Rome et Bruxelles débloquent des milliards d’euros pour stimuler le développement africain, avec en ligne de mire une réduction des flux migratoires vers l’Europe.
L’Italie et l’Union européenne ont officialisé une série d’investissements majeurs en Afrique lors d’un sommet organisé à Rome. Ce dispositif, baptisé « plan Mattei », ambitionne de créer des opportunités économiques sur le continent afin d’offrir des alternatives à l’émigration. Plus de 1,2 milliard d’euros ont été annoncés dans l’immédiat, avec une enveloppe globale pouvant atteindre 5,5 milliards.

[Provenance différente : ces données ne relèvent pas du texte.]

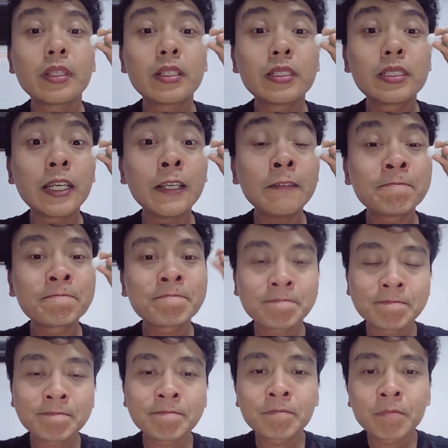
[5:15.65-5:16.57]
See?
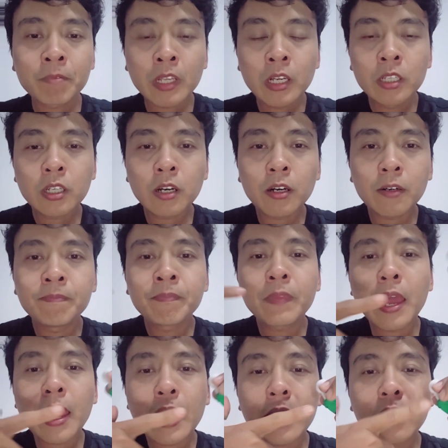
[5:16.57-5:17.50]
So
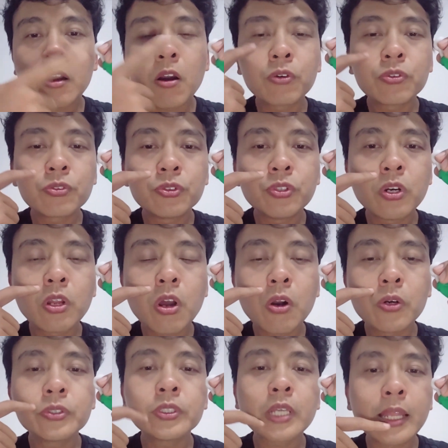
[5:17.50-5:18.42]
air go through your
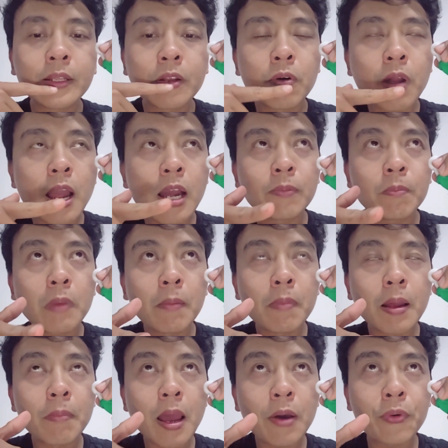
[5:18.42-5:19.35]
nose and go out by
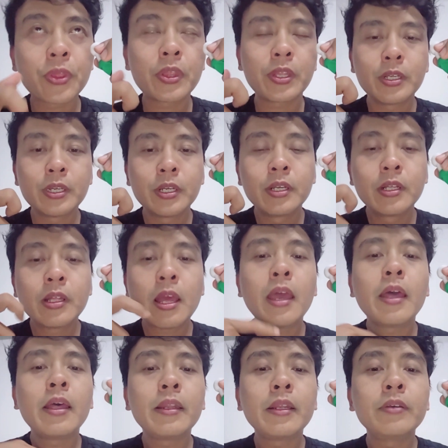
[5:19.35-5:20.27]
my mouth.
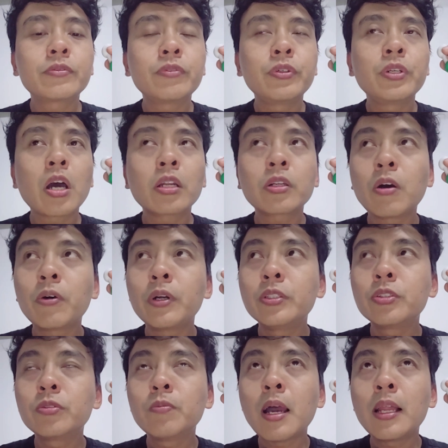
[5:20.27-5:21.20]
And it will not go
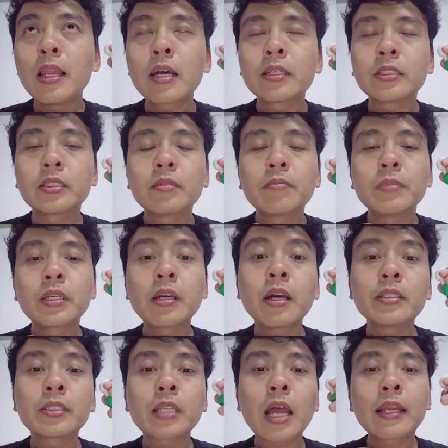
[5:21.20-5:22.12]
into my lungs
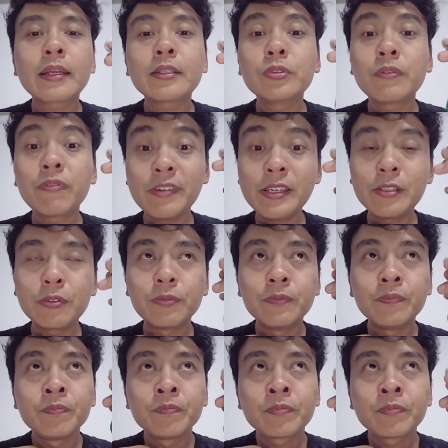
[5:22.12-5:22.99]
because I could feel.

L’initiative, portée par la Première ministre italienne, s’inscrit dans une logique de coopération mutuelle, loin des approches traditionnelles jugées paternalistes. Les secteurs prioritaires incluent l’énergie, les infrastructures et les matières premières, mais aussi l’éducation et la santé. Parmi les projets phares figure la construction d’une voie ferrée entre la Zambie et l’Angola, destinée à dynamiser les échanges régionaux.
Pour la présidente de la Commission européenne, cette démarche complète la stratégie « Global Gateway », lancée en réponse à l’influence croissante de la Chine en Afrique. Toutefois, certains observateurs doutent de l’impact réel de ces financements sur les migrations, estimant que les montants engagés restent insuffisants pour transformer durablement les économies locales.

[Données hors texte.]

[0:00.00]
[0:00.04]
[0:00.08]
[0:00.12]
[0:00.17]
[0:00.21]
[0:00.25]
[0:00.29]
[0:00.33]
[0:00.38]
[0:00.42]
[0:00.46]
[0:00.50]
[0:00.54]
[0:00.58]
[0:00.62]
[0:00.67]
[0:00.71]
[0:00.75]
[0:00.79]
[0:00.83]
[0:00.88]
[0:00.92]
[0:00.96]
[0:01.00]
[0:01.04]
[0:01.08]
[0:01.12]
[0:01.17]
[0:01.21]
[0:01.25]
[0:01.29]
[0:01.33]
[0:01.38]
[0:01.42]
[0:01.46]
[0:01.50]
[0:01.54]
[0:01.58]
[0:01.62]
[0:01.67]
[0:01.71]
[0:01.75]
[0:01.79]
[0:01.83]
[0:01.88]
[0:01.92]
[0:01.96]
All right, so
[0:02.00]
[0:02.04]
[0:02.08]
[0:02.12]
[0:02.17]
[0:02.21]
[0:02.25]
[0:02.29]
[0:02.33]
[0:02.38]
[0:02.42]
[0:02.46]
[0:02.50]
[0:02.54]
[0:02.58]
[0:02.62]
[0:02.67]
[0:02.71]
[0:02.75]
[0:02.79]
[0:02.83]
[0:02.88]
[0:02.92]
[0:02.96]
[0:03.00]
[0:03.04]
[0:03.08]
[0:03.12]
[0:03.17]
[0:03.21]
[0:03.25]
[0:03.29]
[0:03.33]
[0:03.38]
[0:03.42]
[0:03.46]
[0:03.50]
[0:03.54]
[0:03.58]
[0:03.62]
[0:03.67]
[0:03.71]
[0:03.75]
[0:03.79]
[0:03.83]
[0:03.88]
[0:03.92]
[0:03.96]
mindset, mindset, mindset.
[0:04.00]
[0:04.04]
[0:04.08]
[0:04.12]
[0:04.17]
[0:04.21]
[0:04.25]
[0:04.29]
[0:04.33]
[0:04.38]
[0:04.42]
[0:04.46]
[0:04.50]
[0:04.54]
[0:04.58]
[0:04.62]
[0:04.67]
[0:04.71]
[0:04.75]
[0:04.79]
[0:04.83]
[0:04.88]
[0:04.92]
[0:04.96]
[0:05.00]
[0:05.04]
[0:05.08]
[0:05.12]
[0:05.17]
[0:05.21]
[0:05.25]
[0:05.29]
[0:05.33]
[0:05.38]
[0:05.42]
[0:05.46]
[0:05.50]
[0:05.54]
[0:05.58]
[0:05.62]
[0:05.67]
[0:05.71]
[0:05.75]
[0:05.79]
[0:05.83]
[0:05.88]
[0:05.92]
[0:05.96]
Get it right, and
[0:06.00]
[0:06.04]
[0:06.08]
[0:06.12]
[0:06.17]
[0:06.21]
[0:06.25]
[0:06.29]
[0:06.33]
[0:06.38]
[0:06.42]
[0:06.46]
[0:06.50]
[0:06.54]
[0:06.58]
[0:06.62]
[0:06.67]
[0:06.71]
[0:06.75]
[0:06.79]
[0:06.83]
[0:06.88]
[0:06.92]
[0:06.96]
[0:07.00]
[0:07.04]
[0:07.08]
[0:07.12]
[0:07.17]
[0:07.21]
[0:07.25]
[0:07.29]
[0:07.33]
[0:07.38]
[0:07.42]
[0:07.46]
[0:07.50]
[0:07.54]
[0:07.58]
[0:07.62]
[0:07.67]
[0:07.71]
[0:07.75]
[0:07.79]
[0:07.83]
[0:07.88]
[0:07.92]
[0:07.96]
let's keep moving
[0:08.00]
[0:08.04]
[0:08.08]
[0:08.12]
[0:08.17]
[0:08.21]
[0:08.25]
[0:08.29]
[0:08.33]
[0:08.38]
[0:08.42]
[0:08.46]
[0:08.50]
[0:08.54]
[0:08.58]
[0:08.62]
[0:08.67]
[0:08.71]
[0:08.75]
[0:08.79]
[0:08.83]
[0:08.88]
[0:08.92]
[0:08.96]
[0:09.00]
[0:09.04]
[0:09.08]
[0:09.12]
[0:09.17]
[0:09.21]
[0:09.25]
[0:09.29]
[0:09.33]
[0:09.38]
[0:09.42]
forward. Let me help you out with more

Des voix africaines, bien qu’accueillant favorablement ces engagements, rappellent que les promesses doivent se concrétiser. Le président kényan a notamment souligné le poids de la dette qui étouffe les pays du continent, appelant à des mesures plus ambitieuses. Rome a annoncé la conversion d’une partie des créances en projets de développement, une piste jugée encourageante mais encore limitée.
En toile de fond, des critiques pointent le risque que ces investissements profitent surtout aux entreprises italiennes, notamment dans les énergies fossiles. Des groupes comme Eni ou Terna sont en effet associés à plusieurs projets, suscitant des interrogations sur les priorités réelles de ce partenariat.
Si l’objectif affiché est de stabiliser les régions africaines pour réduire les départs vers l’Europe, les résultats restent à prouver. Entre espoirs économiques et réalités géopolitiques, le « plan Mattei » ouvre un nouveau chapitre des relations euro-africaines, où pragmatisme et défis se mêlent étroitement.